-- Opening Marker --

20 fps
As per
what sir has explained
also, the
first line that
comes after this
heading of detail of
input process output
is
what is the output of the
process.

-- Closing Marker --
-- Opening Marker --

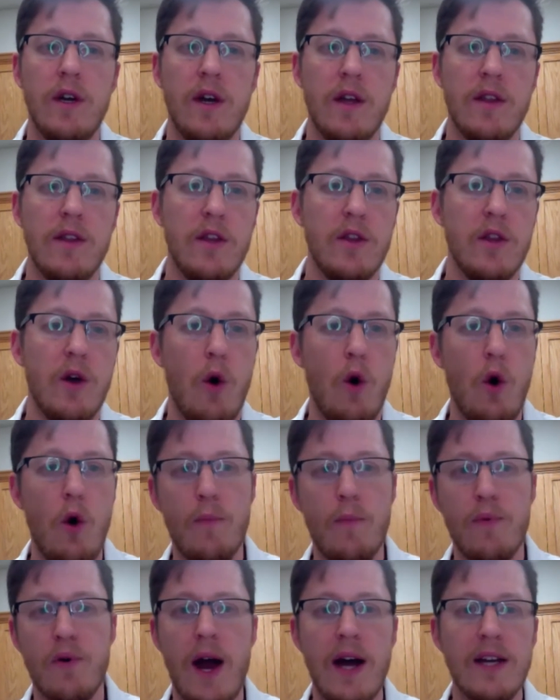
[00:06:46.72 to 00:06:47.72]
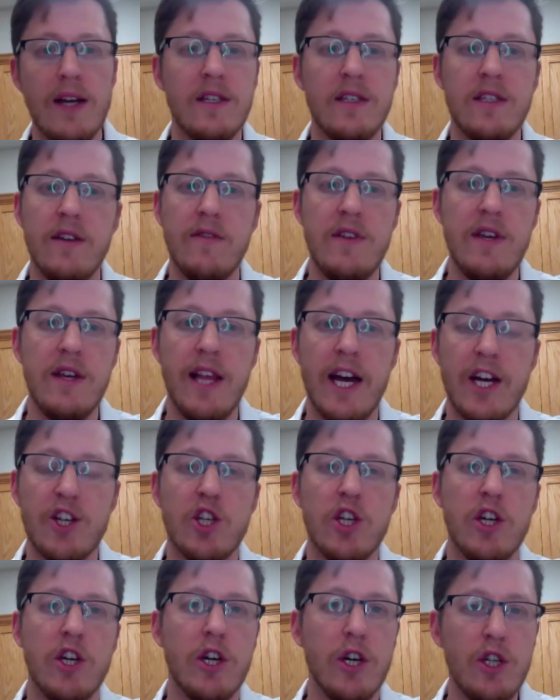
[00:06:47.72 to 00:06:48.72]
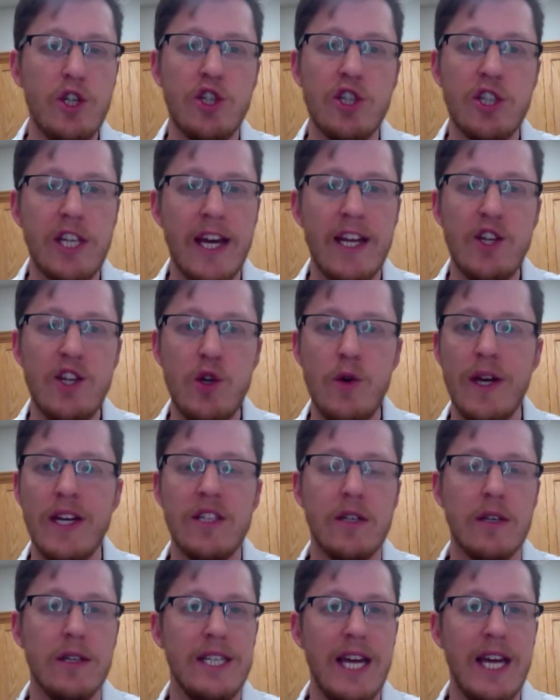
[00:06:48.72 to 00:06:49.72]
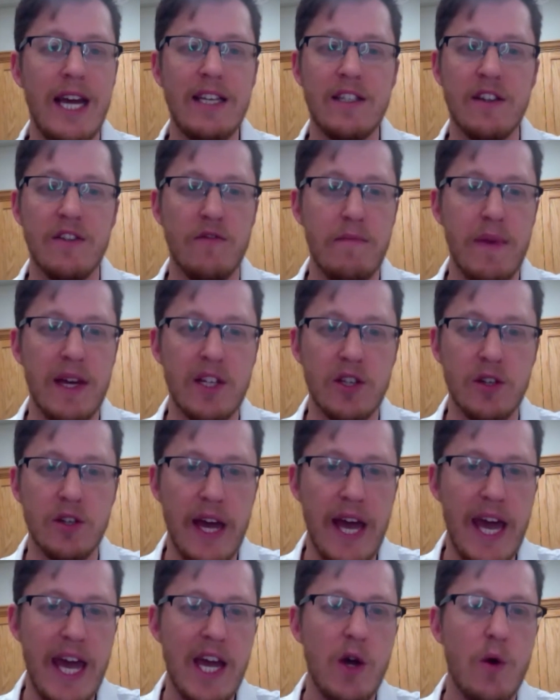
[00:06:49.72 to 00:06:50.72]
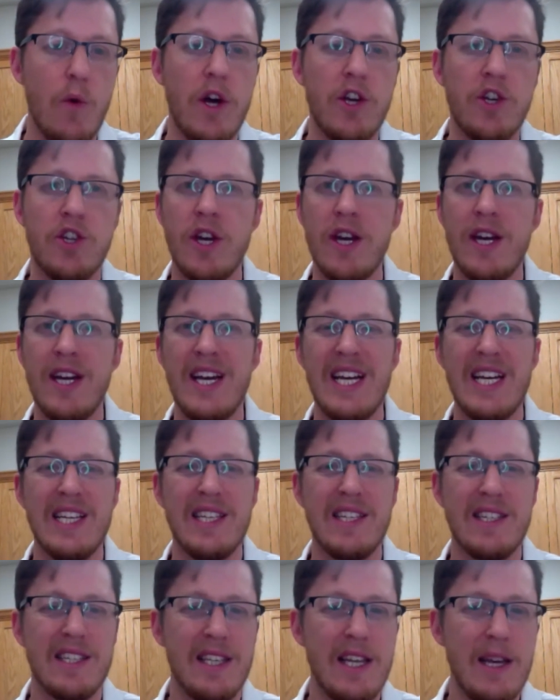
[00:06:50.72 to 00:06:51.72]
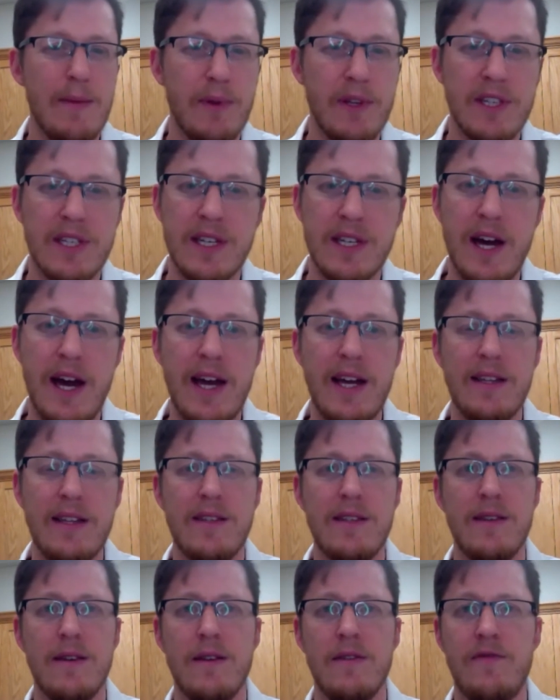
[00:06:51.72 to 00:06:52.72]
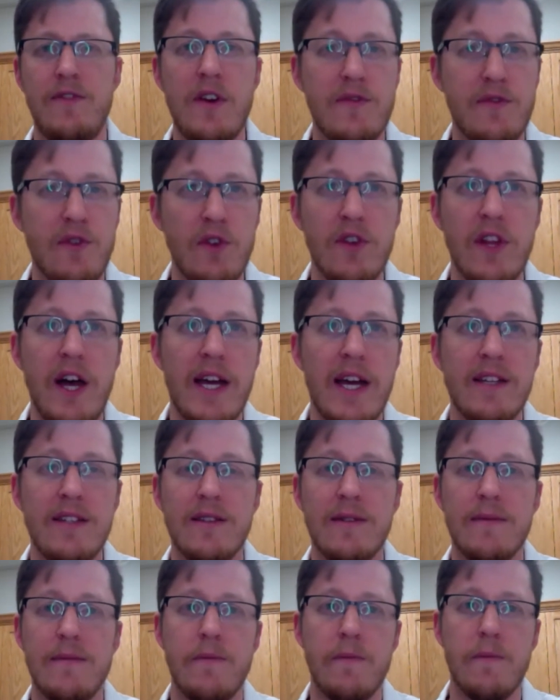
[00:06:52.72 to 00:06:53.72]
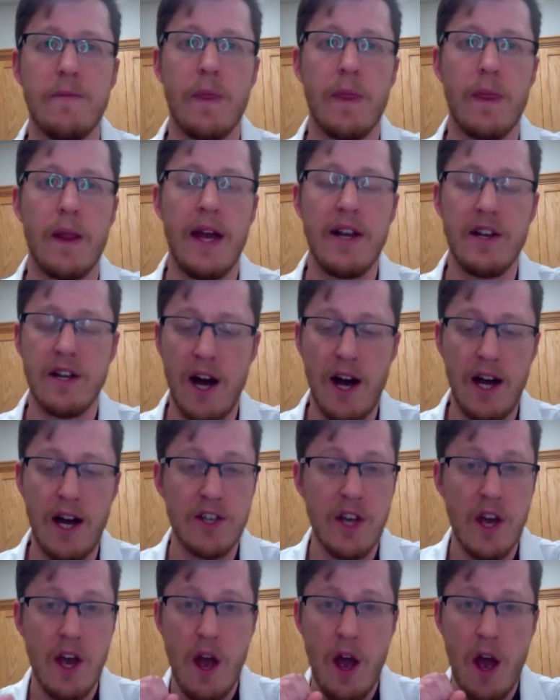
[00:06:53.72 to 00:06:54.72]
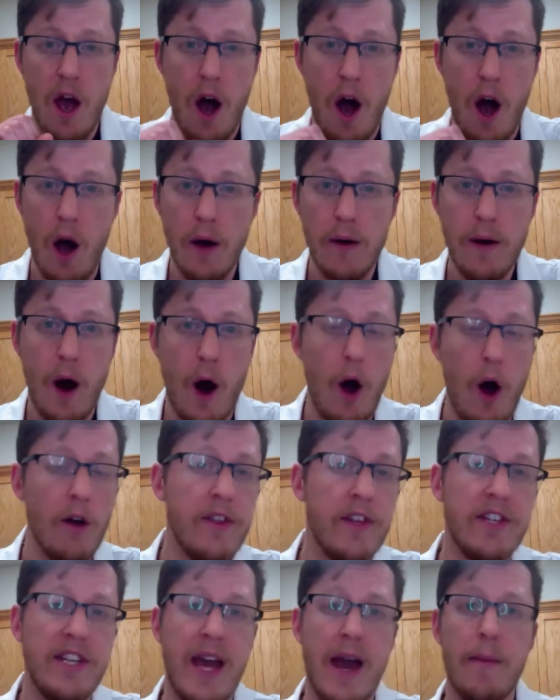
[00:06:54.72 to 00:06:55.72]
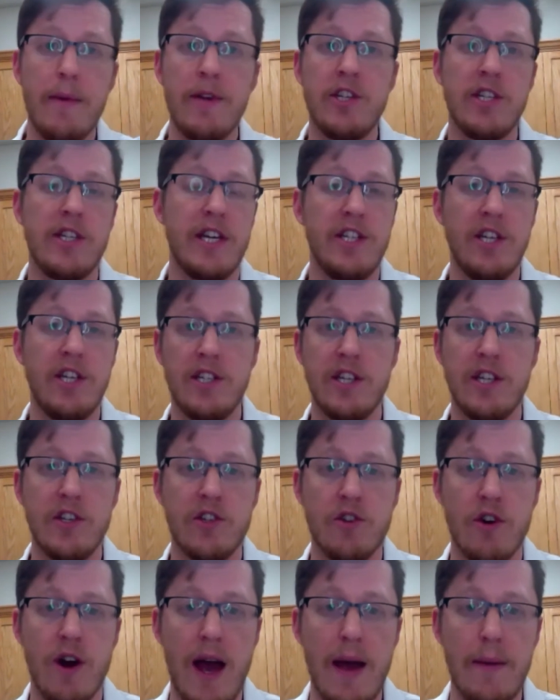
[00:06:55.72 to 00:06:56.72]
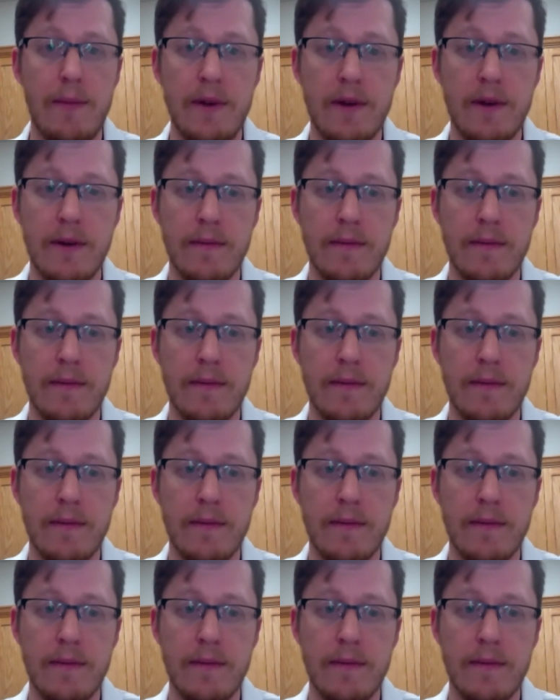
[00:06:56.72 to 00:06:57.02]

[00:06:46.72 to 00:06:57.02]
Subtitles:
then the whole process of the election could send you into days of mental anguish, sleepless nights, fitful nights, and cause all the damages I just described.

-- Closing Marker --

Would you please repeat only the lines above, beginning at the one that has "[00:06:48.72 to 00:06:49.72]" and stopping after the one that has "[00:06:46.72 to 00:06:57.02]", exactly and with no pictures?

[00:06:48.72 to 00:06:49.72]
[00:06:49.72 to 00:06:50.72]
[00:06:50.72 to 00:06:51.72]
[00:06:51.72 to 00:06:52.72]
[00:06:52.72 to 00:06:53.72]
[00:06:53.72 to 00:06:54.72]
[00:06:54.72 to 00:06:55.72]
[00:06:55.72 to 00:06:56.72]
[00:06:56.72 to 00:06:57.02]

[00:06:46.72 to 00:06:57.02]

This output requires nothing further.